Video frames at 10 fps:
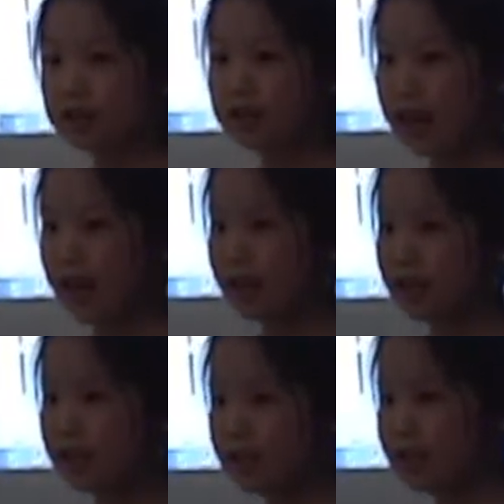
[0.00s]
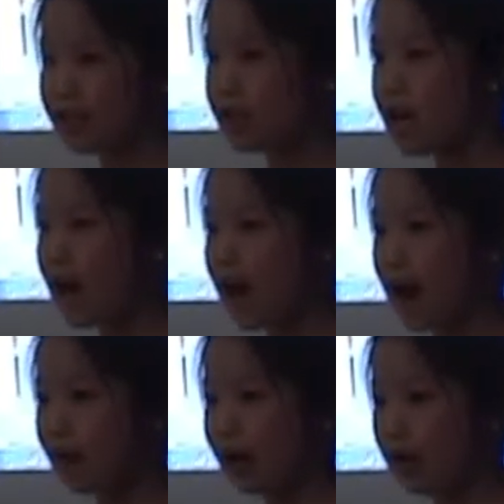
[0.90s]
today is
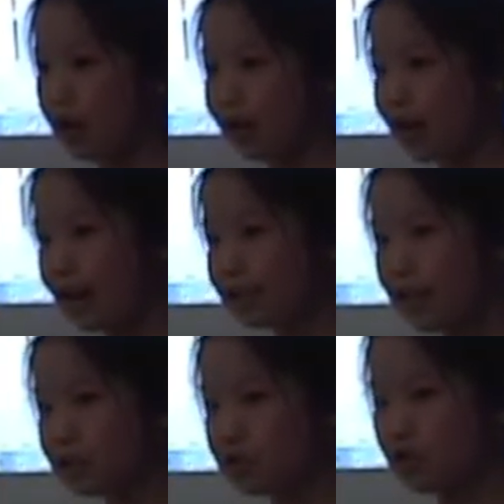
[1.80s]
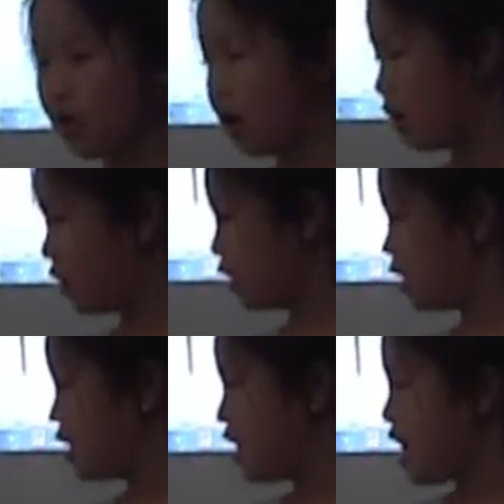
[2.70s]
how I organize at school,
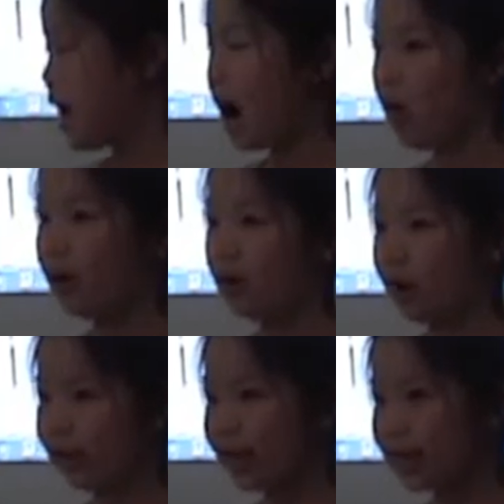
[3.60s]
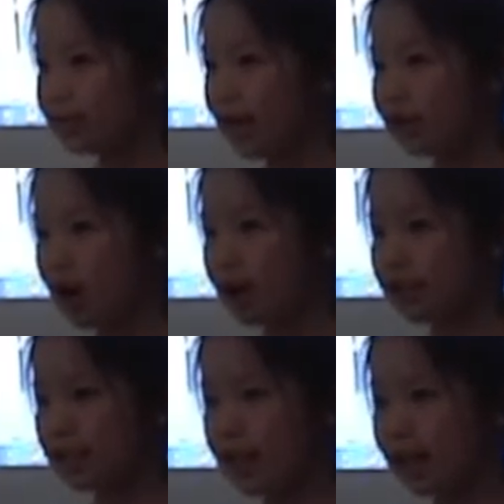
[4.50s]
how I organize my
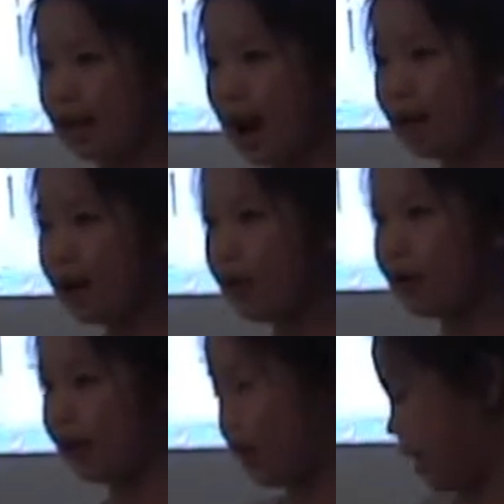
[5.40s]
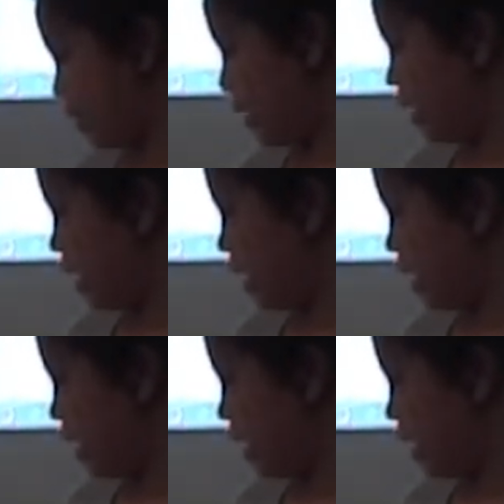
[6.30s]
thoughts, and how I organize my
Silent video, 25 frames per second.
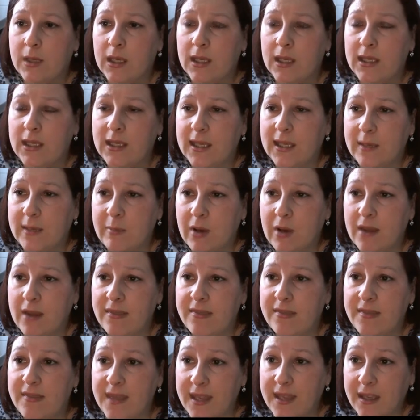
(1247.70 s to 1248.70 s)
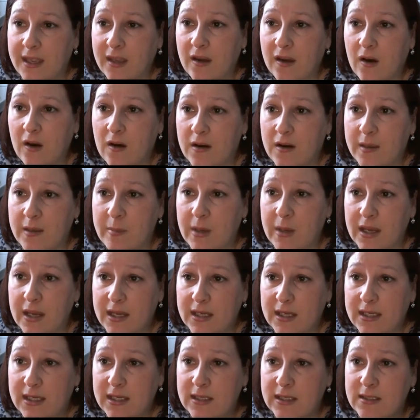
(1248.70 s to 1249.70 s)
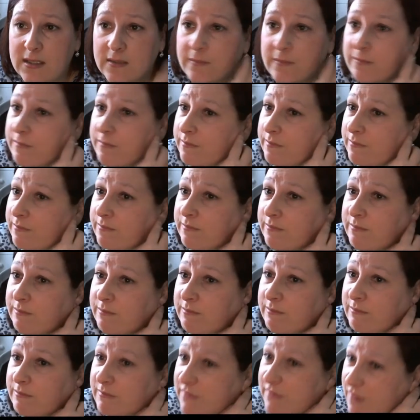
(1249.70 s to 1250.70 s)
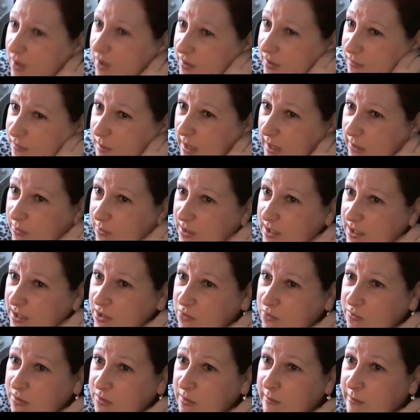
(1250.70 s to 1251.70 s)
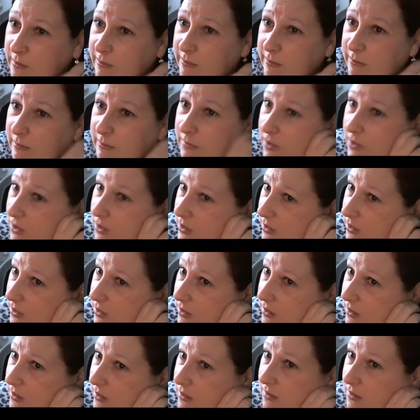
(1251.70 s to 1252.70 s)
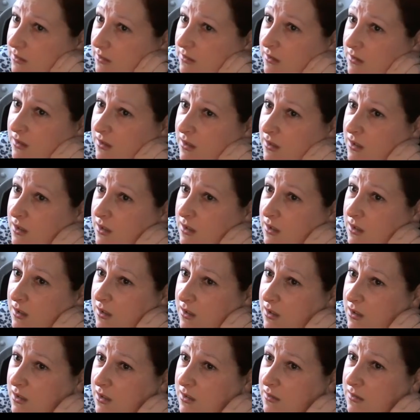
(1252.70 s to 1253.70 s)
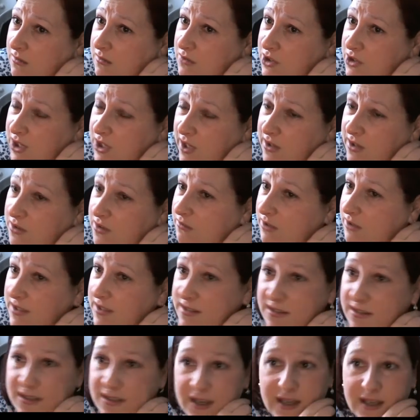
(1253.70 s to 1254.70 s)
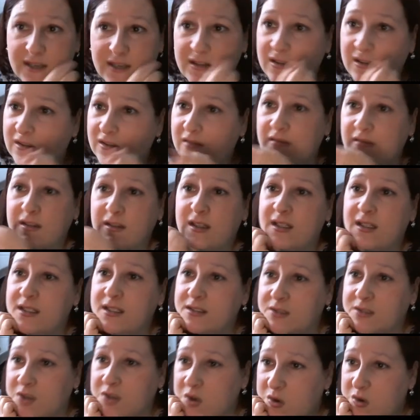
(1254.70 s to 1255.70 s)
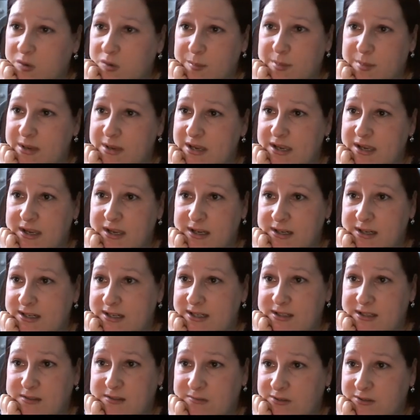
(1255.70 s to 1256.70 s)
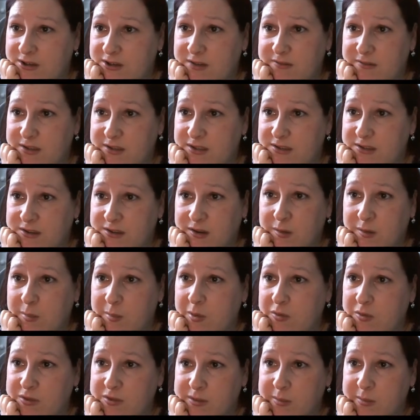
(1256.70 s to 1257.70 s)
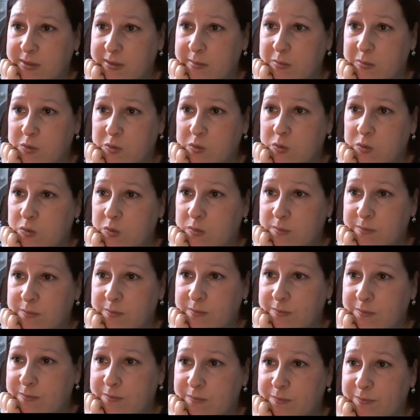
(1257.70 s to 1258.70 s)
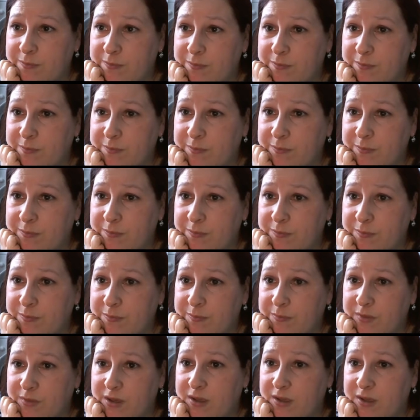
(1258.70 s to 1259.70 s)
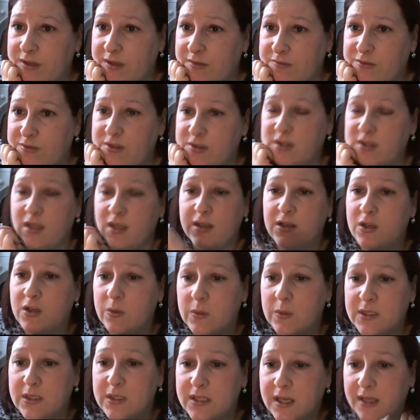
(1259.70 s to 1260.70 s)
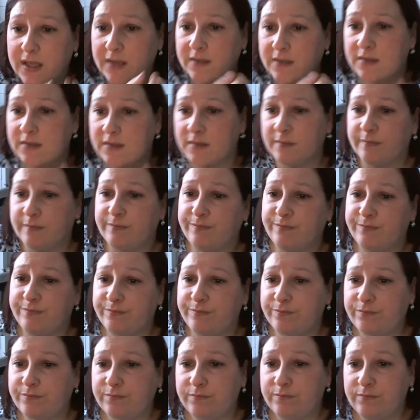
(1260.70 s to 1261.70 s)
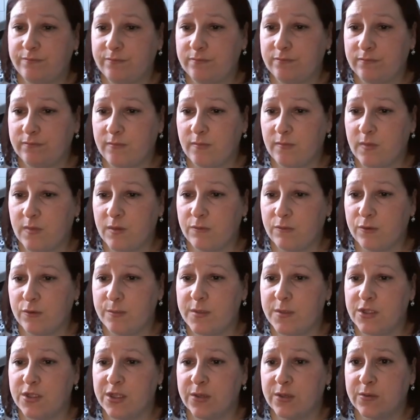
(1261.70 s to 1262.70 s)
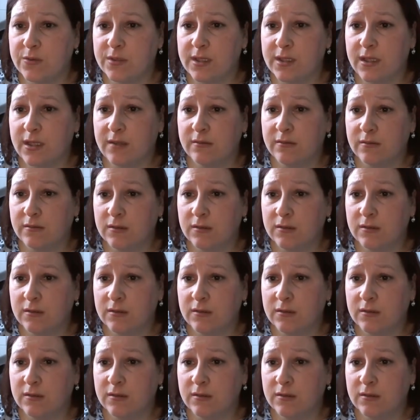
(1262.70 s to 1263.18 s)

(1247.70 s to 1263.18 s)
Yeah, but I think I paid £5 each for them in the January sale, and it's got to be at least 5 years ago, possibly more. And they're new with tags from the Chelsea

---+---

WHAT YOU HAVE TO DO:
Pictures are not part of the copy. Restate everything else in the listing word for word.

RESPONSE BELOW:
Video frames at 10 fps:
[0.00s]
[0.90s]
today is
[1.80s]
[2.70s]
how I organize at school,
[3.60s]
[4.50s]
how I organize my
[5.40s]
[6.30s]
thoughts, and how I organize my
Silent video, 25 frames per second.
(1247.70 s to 1248.70 s)
(1248.70 s to 1249.70 s)
(1249.70 s to 1250.70 s)
(1250.70 s to 1251.70 s)
(1251.70 s to 1252.70 s)
(1252.70 s to 1253.70 s)
(1253.70 s to 1254.70 s)
(1254.70 s to 1255.70 s)
(1255.70 s to 1256.70 s)
(1256.70 s to 1257.70 s)
(1257.70 s to 1258.70 s)
(1258.70 s to 1259.70 s)
(1259.70 s to 1260.70 s)
(1260.70 s to 1261.70 s)
(1261.70 s to 1262.70 s)
(1262.70 s to 1263.18 s)

(1247.70 s to 1263.18 s)
Yeah, but I think I paid £5 each for them in the January sale, and it's got to be at least 5 years ago, possibly more. And they're new with tags from the Chelsea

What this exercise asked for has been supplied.